The junior quarterback may be a transfer from Duke, but he’s not new to the Trojans. Schroeder grew up in the heart of USC quarterback country, and spent his youth watching Norm Chow coach Carson Palmer and Matt Leinart at USC.

As a senior in 2008, Schroeder was interested in USC along with the rest of the major California schools. But it just wasn’t in the cards to stay home, when you consider that at that time, Matt Barkley was a prize commit for the Trojans, and Andrew Luck was redshirting his freshman season at Stanford, waiting for his chance to blossom under Jim Harbaugh.

So given Schroeder’s academic prowess that included a 3.9 high school GPA, an offer from Duke was too hard to pass up. And right on cue, the lefty took no time to graduate from the highly acclaimed university, in just three and a half years.

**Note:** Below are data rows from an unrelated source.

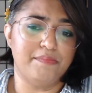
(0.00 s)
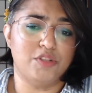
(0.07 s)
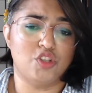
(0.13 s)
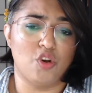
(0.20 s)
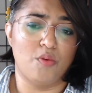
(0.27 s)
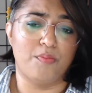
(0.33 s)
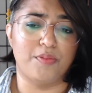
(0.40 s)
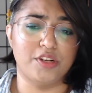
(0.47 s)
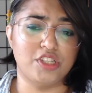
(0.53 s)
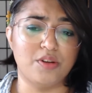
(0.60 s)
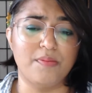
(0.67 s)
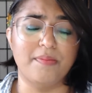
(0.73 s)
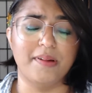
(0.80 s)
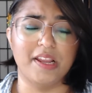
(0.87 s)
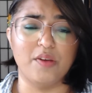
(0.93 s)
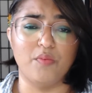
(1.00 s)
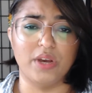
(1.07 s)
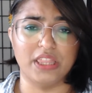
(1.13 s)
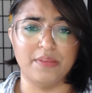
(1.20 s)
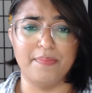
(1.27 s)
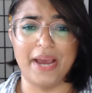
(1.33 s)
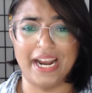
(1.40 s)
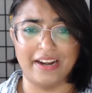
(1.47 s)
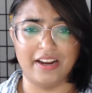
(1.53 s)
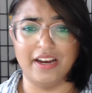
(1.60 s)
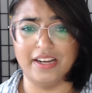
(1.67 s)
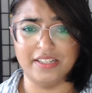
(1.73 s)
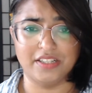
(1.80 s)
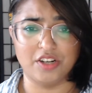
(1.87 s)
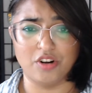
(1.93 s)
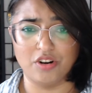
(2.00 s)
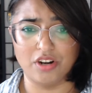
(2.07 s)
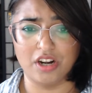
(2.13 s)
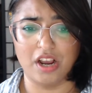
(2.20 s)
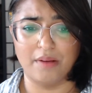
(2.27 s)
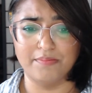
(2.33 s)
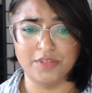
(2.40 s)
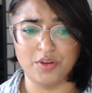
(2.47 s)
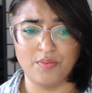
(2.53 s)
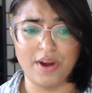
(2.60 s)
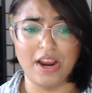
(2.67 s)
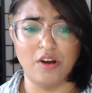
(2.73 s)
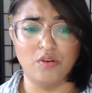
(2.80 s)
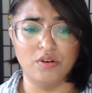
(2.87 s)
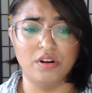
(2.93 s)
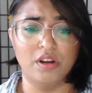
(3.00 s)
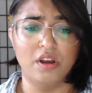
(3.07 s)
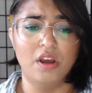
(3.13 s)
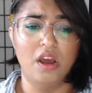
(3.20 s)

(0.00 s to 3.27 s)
So presumably when the bad guy's turn comes around,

Fast forward through three seasons on the bench at Duke, and Schroeder is finally set to have his number called. Sure, he didn’t start at Duke, which is considered to be an inferior program to Hawaii, but it doesn’t mean he doesn’t have the talent. Schroeder was the 29th ranked quarterback in the Class of 2009 according to ESPN, ahead of Norm Chow’s former quarterback at Utah, Jordan Wynn, as well as TCU’s Casey Pachall and former ASU quarterback Brock Osweiler.

He’s a soft throwing lefty much in the style of Matt Leinart, and he could very well be a perfect fit for Norm Chow’s reclamation project, and we’ve seen time and time again what great offensive coaches can do with talented yet wayward quarterbacks before (read: Hawaii’s Colt Brennan and every Texas Tech quarterback under Mike Leach). Granted that Chow’s offense isn’t an attack that breeds a ‘system quarterback’ like the aforementioned, but he’s shown plenty of times in the past how we was able to make obscure quarterbacks become household names, like Steve Sarkisian for example, who was recruited to BYU as a junior college transfer from El Camino College in Torrance.

Schroeder was a dark horse going into fall camp for the Warriors, but his swift rise to the top of the depth chart says a lot about the fire and talent he has within. Hawaii might be 40 point underdogs to the No. 1 ranked team in his first career start, but that kind of stuff didn’t stop Tavita Pritchard from being gritty.